Regulation is not a political topic. The recent history of sub-prime mortgages and how their speculations were sliced up, packaged and sold by financial institutions who were taking insane amount of risks, is very relevant to this discussion.
 

NomanA

Member
May 15, 2014
128
31
101
The FUD is thick in this thread. People comparing traditional banking or investments to crypto is akin to the horse and buggy to the motor vehicle. Calling it all a bubble when it's been around since 2009 and only getting bigger, gaining mass market adoption by developers, and ignoring the obvious benefits of such as helping protect citizens from corrupt goverments, giving people self sovereign identity management, removing corruption from voting, getting food and aid to heavily sanctioned countries like Venezuela etc.
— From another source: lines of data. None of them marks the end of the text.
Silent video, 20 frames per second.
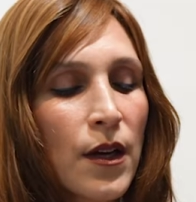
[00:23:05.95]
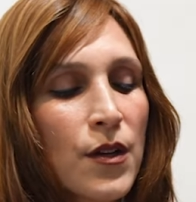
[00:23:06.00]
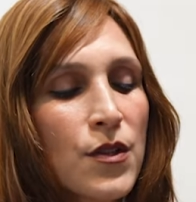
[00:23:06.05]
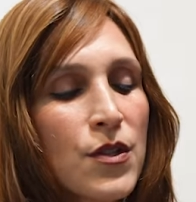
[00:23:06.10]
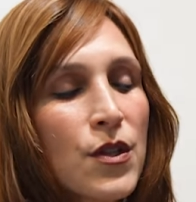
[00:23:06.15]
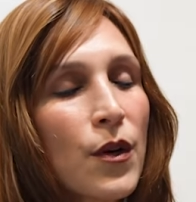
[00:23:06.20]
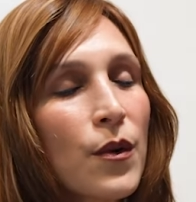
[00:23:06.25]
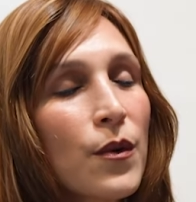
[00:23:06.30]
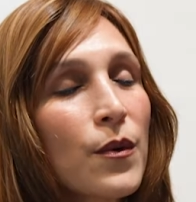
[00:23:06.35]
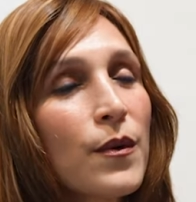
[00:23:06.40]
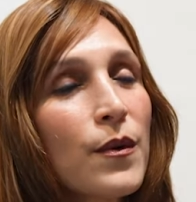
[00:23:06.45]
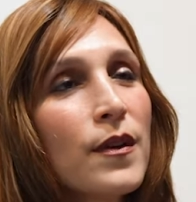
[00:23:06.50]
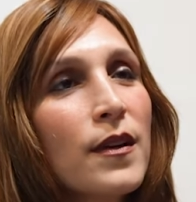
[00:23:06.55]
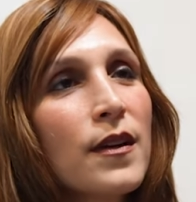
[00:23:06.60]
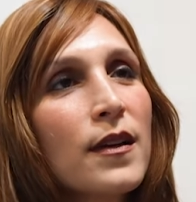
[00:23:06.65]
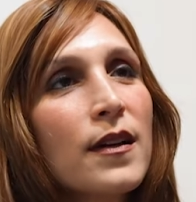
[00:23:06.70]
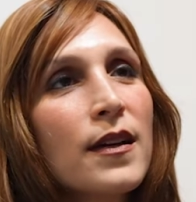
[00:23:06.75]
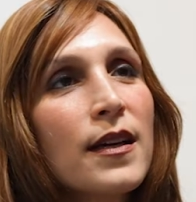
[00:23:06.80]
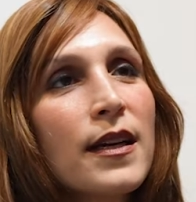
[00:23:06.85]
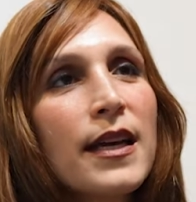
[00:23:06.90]

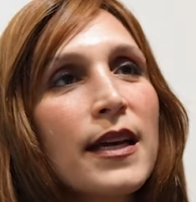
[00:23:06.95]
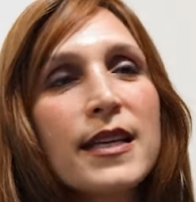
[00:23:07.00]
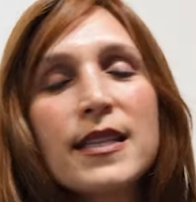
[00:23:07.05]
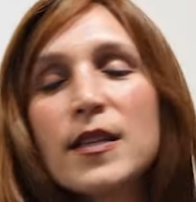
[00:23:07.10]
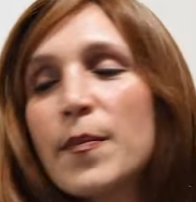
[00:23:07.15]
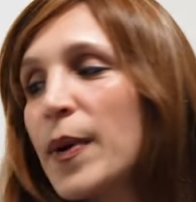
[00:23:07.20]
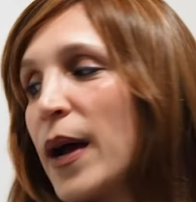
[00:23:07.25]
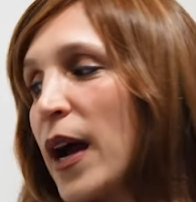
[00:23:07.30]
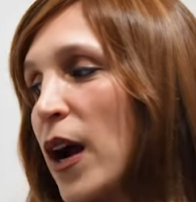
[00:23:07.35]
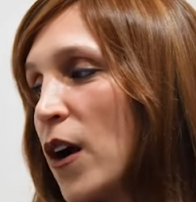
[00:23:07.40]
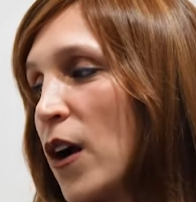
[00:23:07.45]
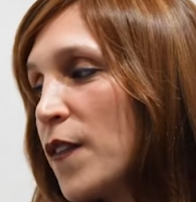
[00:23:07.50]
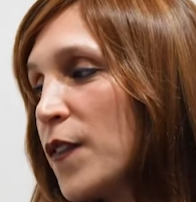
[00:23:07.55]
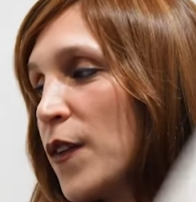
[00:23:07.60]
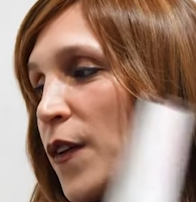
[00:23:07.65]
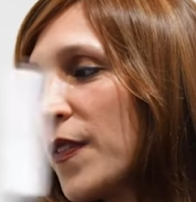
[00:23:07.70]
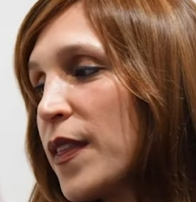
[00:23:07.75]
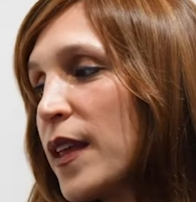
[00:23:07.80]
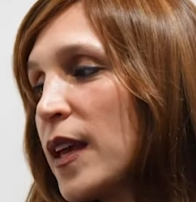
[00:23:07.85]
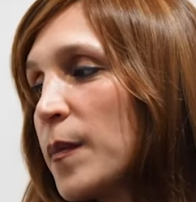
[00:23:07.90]
So it's a
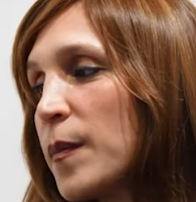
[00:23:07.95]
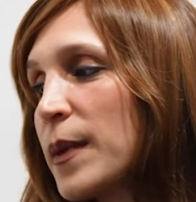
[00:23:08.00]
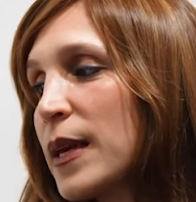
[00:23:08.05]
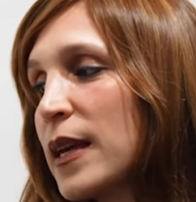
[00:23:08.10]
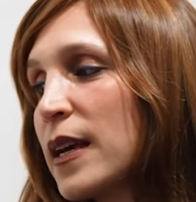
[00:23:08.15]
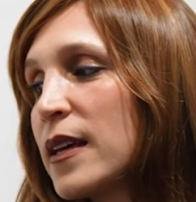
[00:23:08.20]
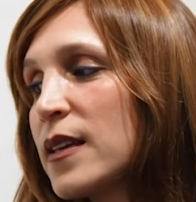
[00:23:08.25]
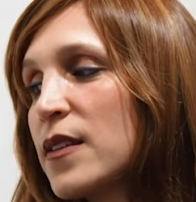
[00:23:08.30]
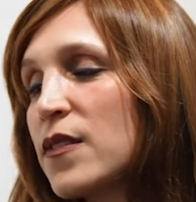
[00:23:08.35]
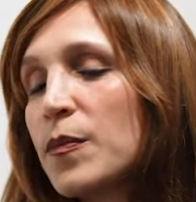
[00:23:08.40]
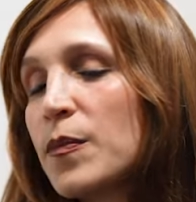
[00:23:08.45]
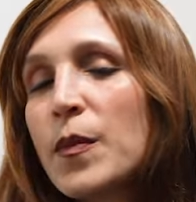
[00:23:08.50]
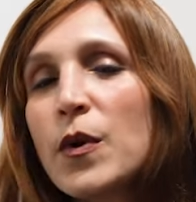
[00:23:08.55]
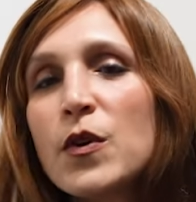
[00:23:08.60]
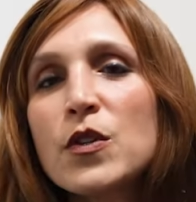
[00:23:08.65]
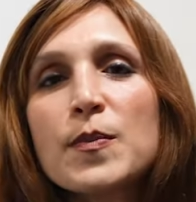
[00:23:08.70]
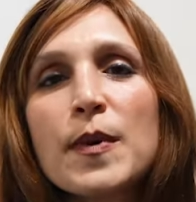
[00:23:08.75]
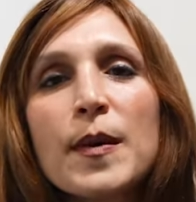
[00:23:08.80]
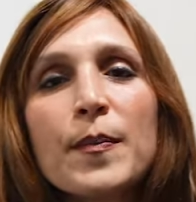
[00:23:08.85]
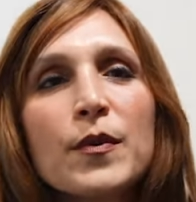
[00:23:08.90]
powerful thing because
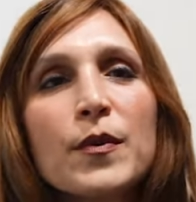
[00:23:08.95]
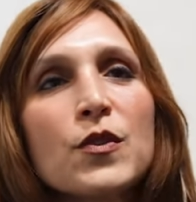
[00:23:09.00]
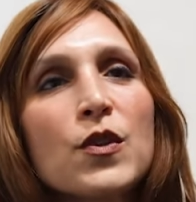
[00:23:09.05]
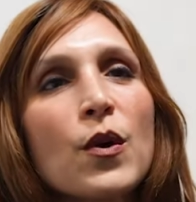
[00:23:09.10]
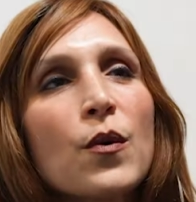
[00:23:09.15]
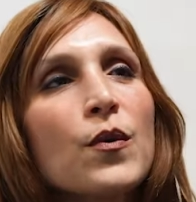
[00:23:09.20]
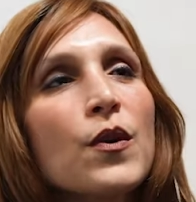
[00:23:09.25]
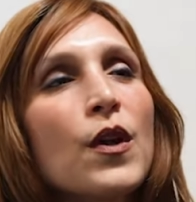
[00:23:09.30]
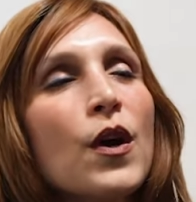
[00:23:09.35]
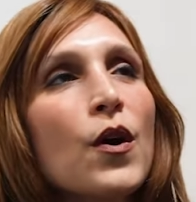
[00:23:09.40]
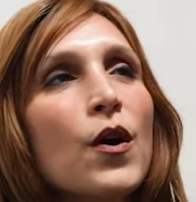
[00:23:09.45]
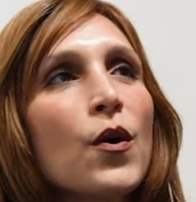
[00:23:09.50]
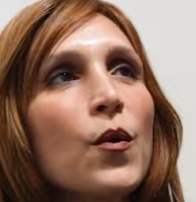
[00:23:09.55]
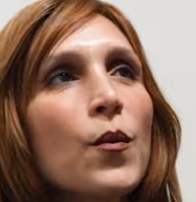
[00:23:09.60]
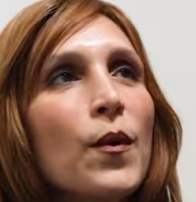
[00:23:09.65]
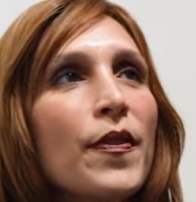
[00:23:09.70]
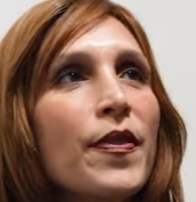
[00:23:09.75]
most people don't know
Cryptocurrency valuation is definitely a bubble waiting to deflate. Upward and downward swings of 50% in less than a month (hundreds of billions of dollars in valuation) makes these coins useless for any purposes that are normally attributed to currencies. At this point, these crypto-coins are only good for pump-and-dump type practices, aided by low-volumes, and wild speculation in their markets.
 

frowertr

Golden Member
Apr 17, 2010
1,371
41
91
Who cares if it's a bubble?? I see people get their panties in a wad arguing for or against it. I have bigger mountains to climb. So long as I make money with it (and its house money for me) the damn thing could go down like the Titanic tomorrow for all I care.
 

tamz_msc

Diamond Member
Jan 5, 2017
3,865
3,729
136
The FUD is thick in this thread. People comparing traditional banking or investments to crypto is akin to the horse and buggy to the motor vehicle. Calling it all a bubble when it's been around since 2009 and only getting bigger, gaining mass market adoption by developers, and ignoring the obvious benefits of such as helping protect citizens from corrupt goverments, giving people self sovereign identity management, removing corruption from voting, getting food and aid to heavily sanctioned countries like Venezuela etc.
Nah, all of those things only suggest that blockchain technology could indeed be used to make existing systems more transparent, which is true.

That doesn't mean that cryptocurrency, which is the most infamous example where blockhain is used, would actually turn out to be a good thing. Fundamentally, it isn't.